En plena consonancia con lo señalado, LIBEL se describe casi de manera simbólica como un drama de intriga de época desarrollado en un ámbito contemporáneo –casi una metáfora a su propia configuración-, que se inicia –tras los títulos de crédito que envuelve el bello tema musical de Benjamín Frankel-, con la presencia del joven y un tanto extraño personaje de Jeffrey Buckenham (Paul Massie), que más adelante descubriremos se trata de un leñador canadiense que combatió en la II Guerra Mundial. A su llegada a Londres, la casualidad le llevará a contemplar un documental que le mostrará la fastuosa mansión propiedad de Sir Mark Loddon (Dirk Bogarde) y su esposa Margaret (Olivia de Havilland). No deja de ser un artificioso subterfugio de guión, que por otra parte sirve de contraste para ligar esos dos mundos que se ponen en colisión en la película. Por un lado la Inglaterra de finales de los cincuenta en la que se desarrolla el relato, y de otro el atavismo que quedará como algo inmanente del pasado inglés, representado en la película por todo aquello que rodea el mundo de ese aristócrata casado con una americana, que se supone asumen un considerable nivel adquisitivo. Es decir, el respeto a unas convenciones clasistas, que tendrán su prolongación en el fragmento de la vista auspiciada por Loddon, en donde podremos comprobar como en el desarrollo de las leyes, parece que se haya detenido el tiempo en Inglaterra.
LIBEL oscila en su discurrir entre el drama psicológico y la intriga y el suspense, dentro de una combinación por momentos atractiva, y en no pocos chirriante a ojos vista. Su trazado argumental se describe en torno al reencuentro entre Buckenham y Loddon, que fue uno de sus compañeros de celda en la lucha aliada, y que compartieron junto al actor de cortos vuelos Frank Welney (el mismo Bogarde), de acusada altanería y rasgos posesivos, caracterizado por un asombroso parecido con el aristócrata. Gran amigo de este, el canadiense sospechará que en la personalidad del actual y supuesto baronet se esconde en realidad a Welney, ya que en el último momento en que los tres estuvieron juntos, se produjo una violenta situación que quizá supusiera el asesinato de Loddon, y el mediocre intérprete ocupara su personalidad a su regreso a tierras británicas. A esta circunstancia se unirán las pesadillas vividas por Loddon, de las cuales se dará cuenta su esposa, quien en el desarrollo de la vista provocada por la demanda de su marido contra un periódico sensacionalista -que se ha hecho eco del escrito de Buckenham cuestionando la identidad de este-, empezará a dudar si realmente el hombre con el que se casó, en realidad fue aquel del cual se enamoró antes de acudir como voluntario en la lucha contra el nazismo.

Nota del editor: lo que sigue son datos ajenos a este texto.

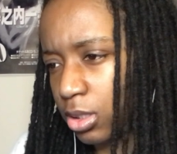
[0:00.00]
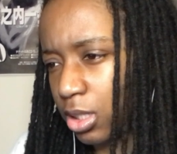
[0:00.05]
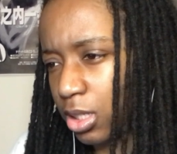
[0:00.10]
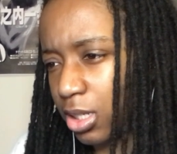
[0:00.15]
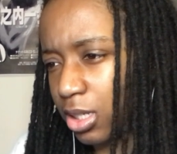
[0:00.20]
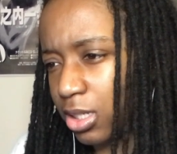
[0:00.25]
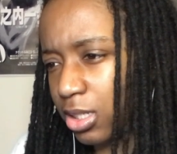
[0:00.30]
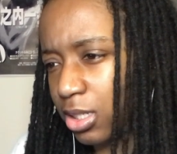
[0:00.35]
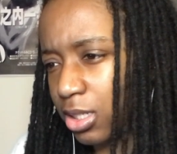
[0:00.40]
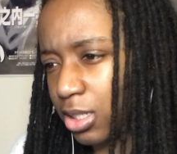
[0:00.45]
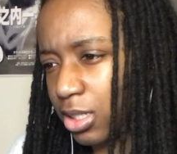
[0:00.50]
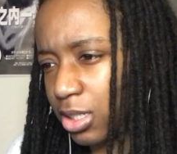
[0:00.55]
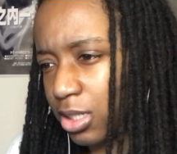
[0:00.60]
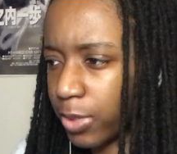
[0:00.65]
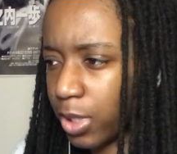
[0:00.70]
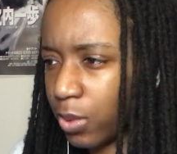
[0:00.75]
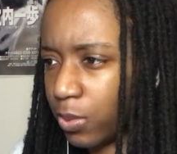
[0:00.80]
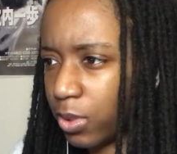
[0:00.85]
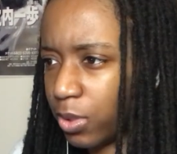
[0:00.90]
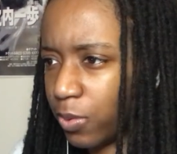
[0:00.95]
Huh?
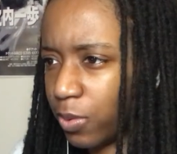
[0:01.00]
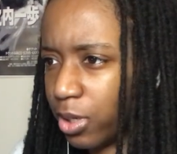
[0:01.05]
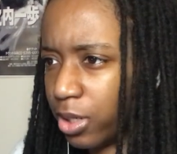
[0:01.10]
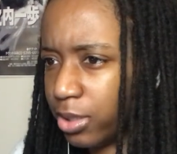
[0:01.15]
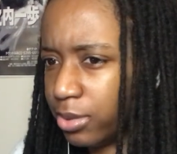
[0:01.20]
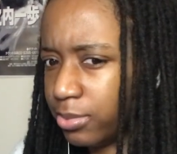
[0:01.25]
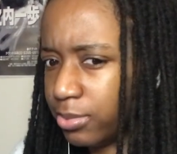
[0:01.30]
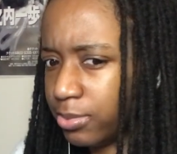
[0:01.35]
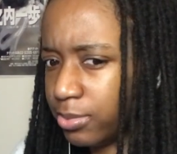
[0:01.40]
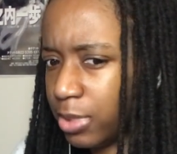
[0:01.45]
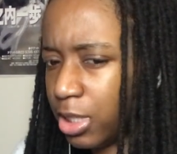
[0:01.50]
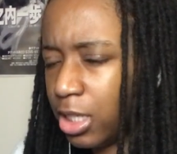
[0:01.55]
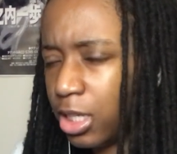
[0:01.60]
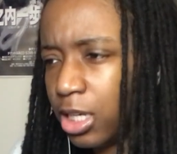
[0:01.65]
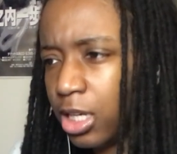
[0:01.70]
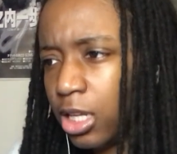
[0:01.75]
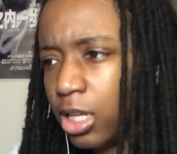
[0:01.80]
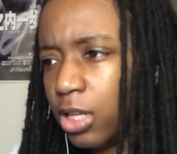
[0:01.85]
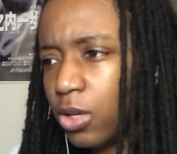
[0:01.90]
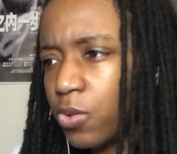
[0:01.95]
I wonder why.
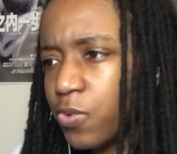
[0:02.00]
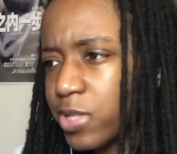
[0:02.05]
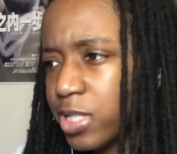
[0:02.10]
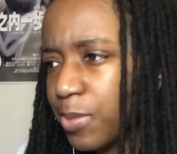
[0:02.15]
You know,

A mi modo de ver, y como en tantos exponentes del cine de suspense, lo más atractivo de LIBEL –que goza de entrada de una magnífica fotografía en blanco y negro, llena de sugerencias, y un acertado diseño de producción-, reside en la manera de insinuar la irrupción de la inquietud en el seno de una normalidad violentada con la llegada de un extraño. Con cierta elegancia, iremos comprobando el entorno de los Loddon, en el seno de una enorme mansión con varios siglos de antigüedad, que solo pueden mantener –detalle genial, adelantando incluso al Stanley Donen de THE GRASS IN GREENER (Página en blanco, 1960)-, asumiendo la constante visita de turistas. Uno de ellos será el joven canadiense, que se introducirá en el ámbito familiar precisamente a través de una de ellas, siendo recibido por un Loddon que no sin ciertas dificultades lo recordará. No olvidemos que el aristócrata sufrió tras su regreso de la guerra una serie de consecuencias que accidentaron su memoria de manera considerable. Ya al poco de dicho reencuentro, Jeffrey activará sus sospechas en torno a la verdadera identidad de Mark, haciéndoselas partícipes al interesado, e iniciando una serie de actuaciones encaminadas a revelar si realmente sus sospechas están fundadas.

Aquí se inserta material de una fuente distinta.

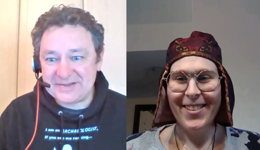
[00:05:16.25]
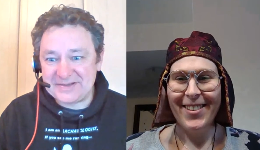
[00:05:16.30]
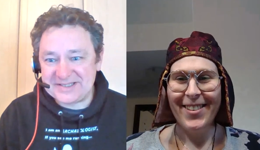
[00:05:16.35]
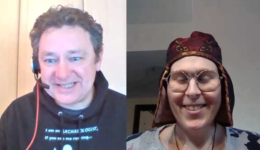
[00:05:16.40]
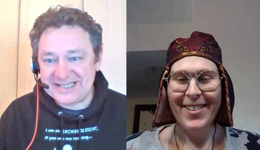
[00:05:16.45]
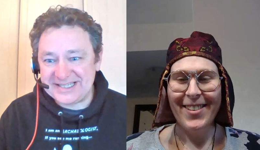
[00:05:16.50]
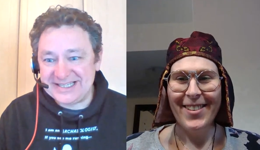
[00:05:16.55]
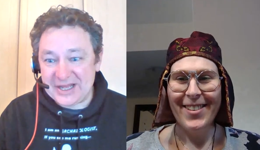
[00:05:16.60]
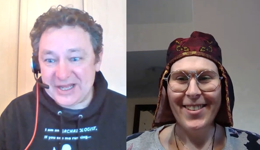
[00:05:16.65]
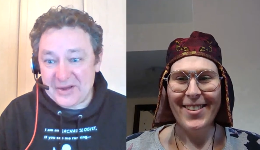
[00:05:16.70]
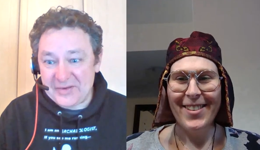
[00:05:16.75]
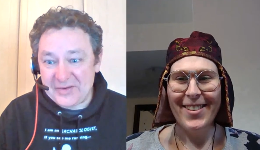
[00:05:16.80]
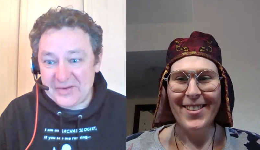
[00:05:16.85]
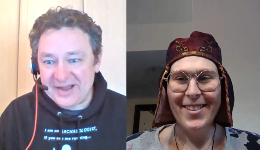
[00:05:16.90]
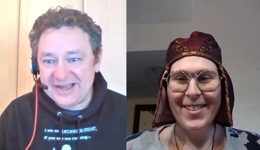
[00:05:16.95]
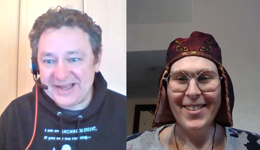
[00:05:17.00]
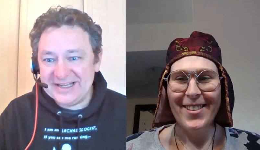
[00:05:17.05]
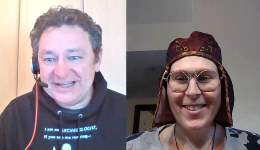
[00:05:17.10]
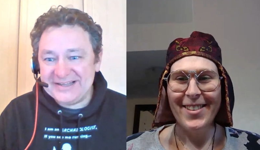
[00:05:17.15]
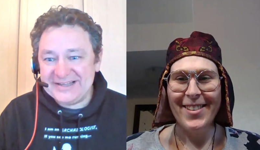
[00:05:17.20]
Speaker 1: But uh, you know,
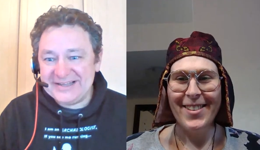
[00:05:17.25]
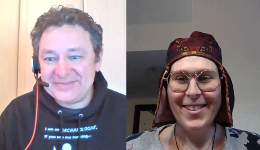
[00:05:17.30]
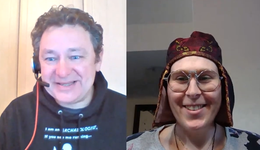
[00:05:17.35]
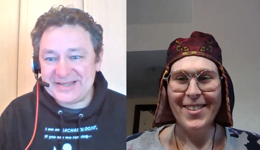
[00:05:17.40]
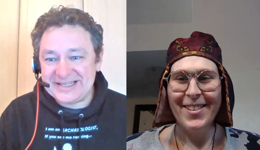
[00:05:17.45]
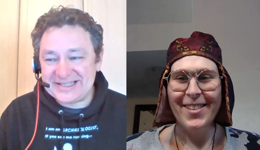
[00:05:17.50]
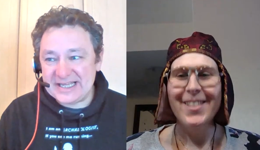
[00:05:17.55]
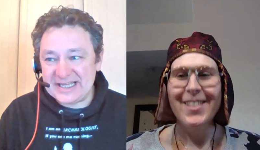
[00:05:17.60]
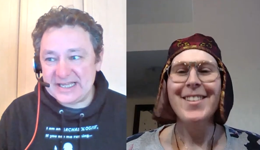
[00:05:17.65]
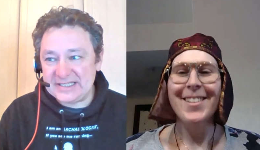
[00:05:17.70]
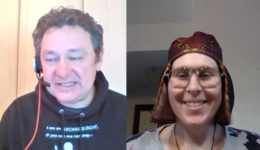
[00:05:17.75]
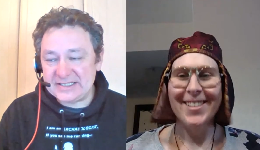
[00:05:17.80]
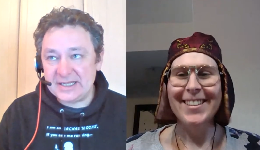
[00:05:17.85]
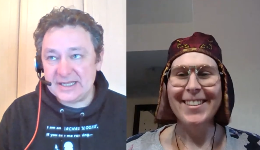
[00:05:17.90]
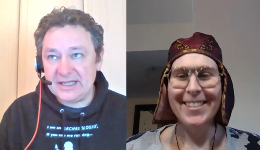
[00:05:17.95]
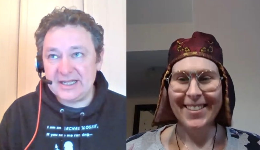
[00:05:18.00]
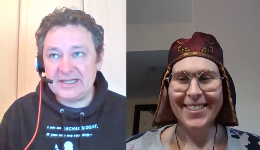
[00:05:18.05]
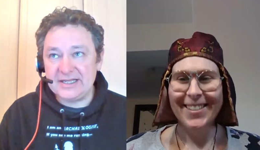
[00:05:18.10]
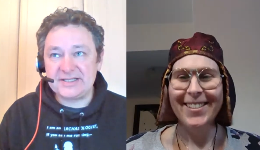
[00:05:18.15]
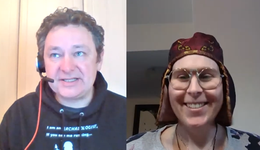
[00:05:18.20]
uh, but it's, it's,
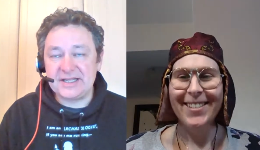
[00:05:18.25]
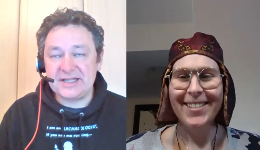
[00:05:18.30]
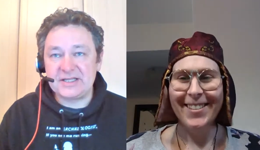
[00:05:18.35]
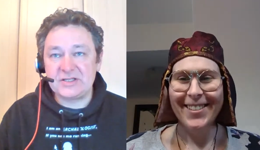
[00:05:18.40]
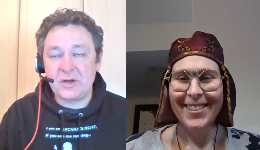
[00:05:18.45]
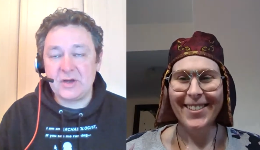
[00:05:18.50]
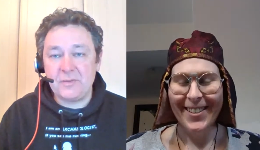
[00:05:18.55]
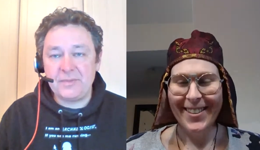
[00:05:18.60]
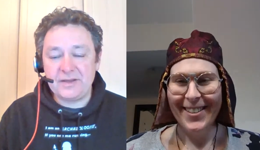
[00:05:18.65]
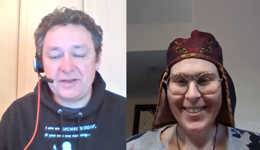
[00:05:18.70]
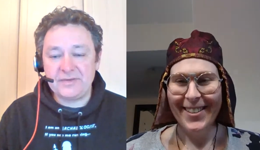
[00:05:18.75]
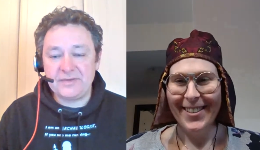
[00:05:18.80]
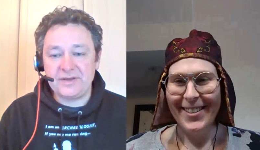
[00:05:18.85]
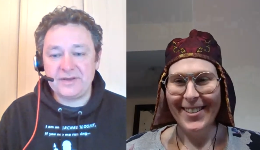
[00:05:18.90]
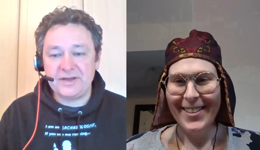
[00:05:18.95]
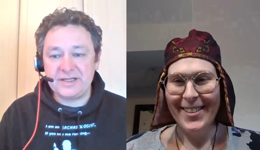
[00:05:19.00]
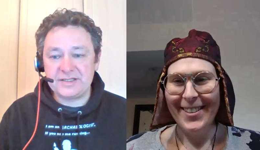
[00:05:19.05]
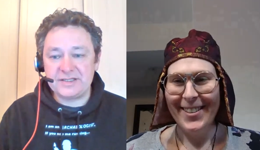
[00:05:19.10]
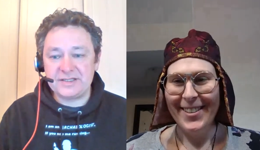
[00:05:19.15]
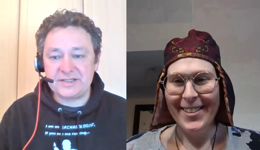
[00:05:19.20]
a it's a topic
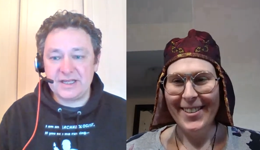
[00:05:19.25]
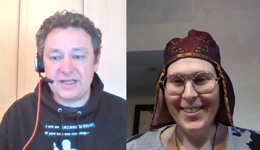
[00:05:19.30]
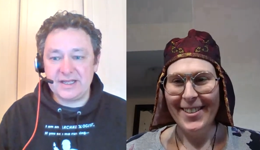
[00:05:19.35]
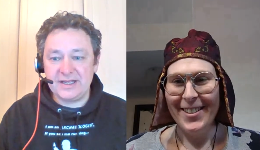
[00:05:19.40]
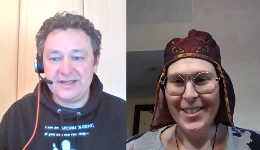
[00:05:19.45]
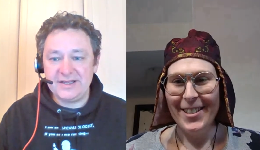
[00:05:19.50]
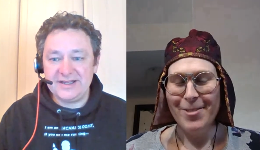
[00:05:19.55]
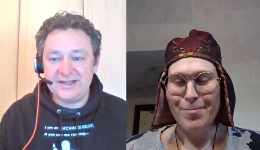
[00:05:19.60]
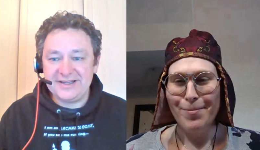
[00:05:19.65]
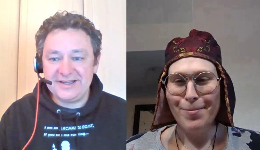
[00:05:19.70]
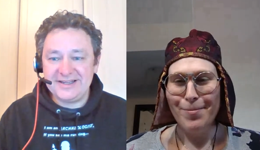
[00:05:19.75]
that is uh,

A partir de dichas premisas, Anthony Asquith desarrolla una intriga que funciona mucho mejor cuando se inclina hacia unos derroteros intimistas, que cuando este pretende discurrir por senderos más o menos efectistas. Es algo que no solo puede determinarse en la ocasional presencia de chirriantes “zooms” que rompen con esa planificación cálida y envolvente que el director pone en práctica en sus momentos más afortunados –instantes desarrollados en el interior de la mansión, donde este logra entrelazar y relacionar a los protagonistas y el decorado que se sitúa a su alrededor-. Esa sensación de morosidad narrativa se plasma del mismo modo en el largo episodio del juicio, en donde la recreación de lo sucedido entre los tres compañeros en la contienda –narrado desde diferentes puntos de vista, al modo del influyente RASHÔMON (1950) de Kurosawa-, deviene tan cansino, como la articulación del ritual de los testigos participantes, de la que no se nos escamotean la formulación del juramento de todos ellos.

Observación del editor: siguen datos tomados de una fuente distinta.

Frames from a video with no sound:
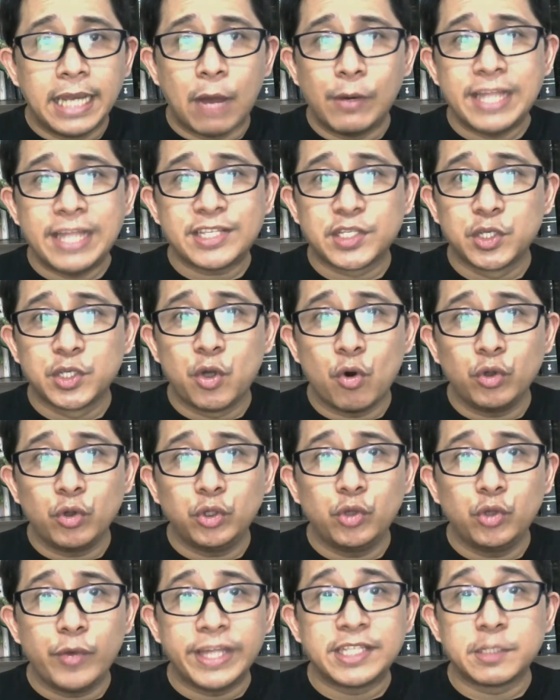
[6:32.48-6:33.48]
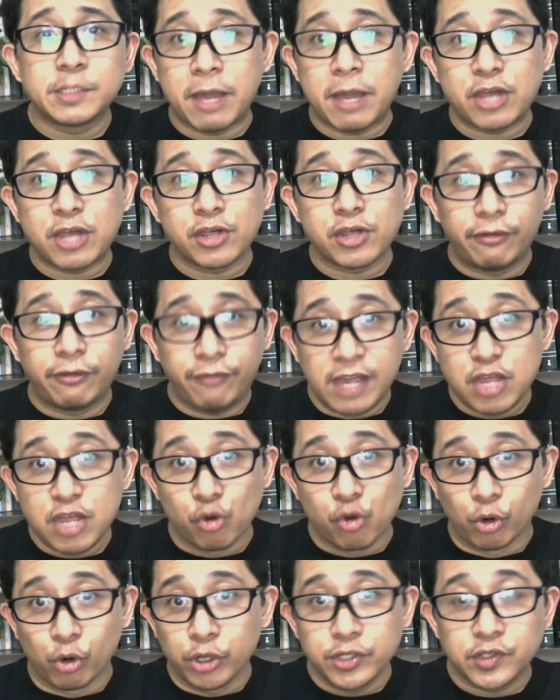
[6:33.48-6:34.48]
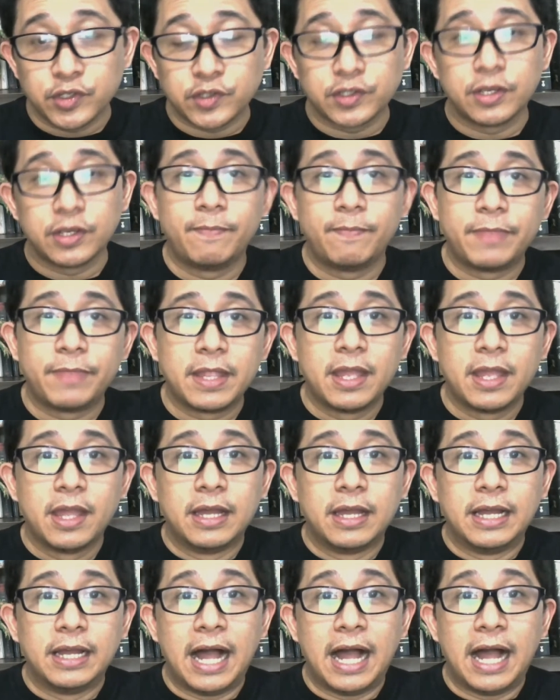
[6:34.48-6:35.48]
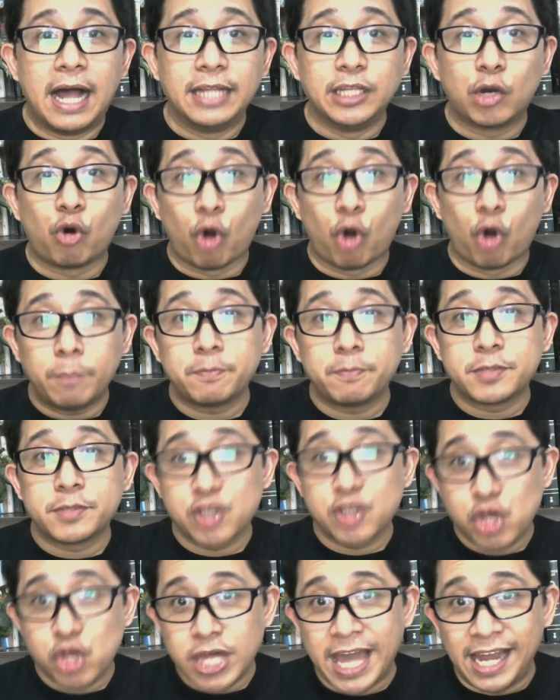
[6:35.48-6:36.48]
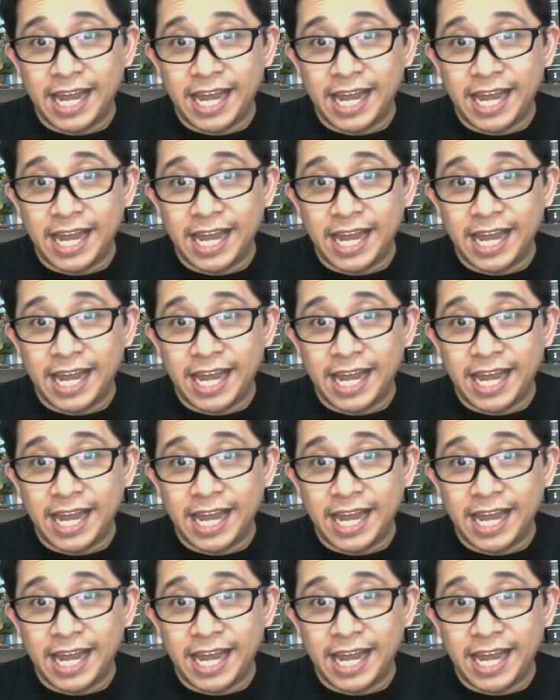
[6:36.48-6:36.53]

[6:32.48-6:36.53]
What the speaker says: let's go to its special features. The corpse shell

Pese a todas estas rémoras, y pese al relativo impacto de su giro final que, justo es reconocerlo, transmite un cierto grado de impacto al espectador, lo cierto es que lo mejor de LIBEL reside en lo que podríamos denominar su “letra pequeña”. En esa mirada en algunos momentos disolvente que aplica una determinada carga crítica en los usos y costumbres de la Inglaterra de su tiempo. Es algo que se percibe en esa creciente alienación de sus ciudadanos ante el formato televisivo y las retransmisiones deportivas. En esa ya señalada decadencia en la efectividad de la llamada nobleza –los protagonistas, teniendo que someter su mansión a la visita de los turistas para poder subsistir-. En el arribismo que representa el rol encarnado por el excelente Anthony Dawson, primo de Loddon, al que veremos atendiendo su propio comercio de venta de coches, y trasladando la hipocresía en torno a este, ante la posibilidad de heredar sus propiedades. Ironía en torno a la dramaturgia utilizada por los juristas encargados de sobrellevar la vista con la que culminará el relato –encarnados por los siempre excelentes Robert Morley y Wilfrid Hyde-White-, o sutiles puyas en torno al clasismo british, que duran casi lo que un pestañear –el gesto de asco de una de las componentes del jurado, al palpar la chaqueta de oficial que portaba el herido que ha sido mostrado en la vista-. Elementos todos ellos que, si más no, contribuyen a hacer llevadera una función, en la que la sensibilidad de Olivia de Havilland, se contrapone a la ambivalente sensación que se tiene al asistir al por otra parte esforzado trabajo de Bogarde; por momentos se tiene la sensación de contemplar al excelente intérprete que fue, y en otros un molesto recital de mohines.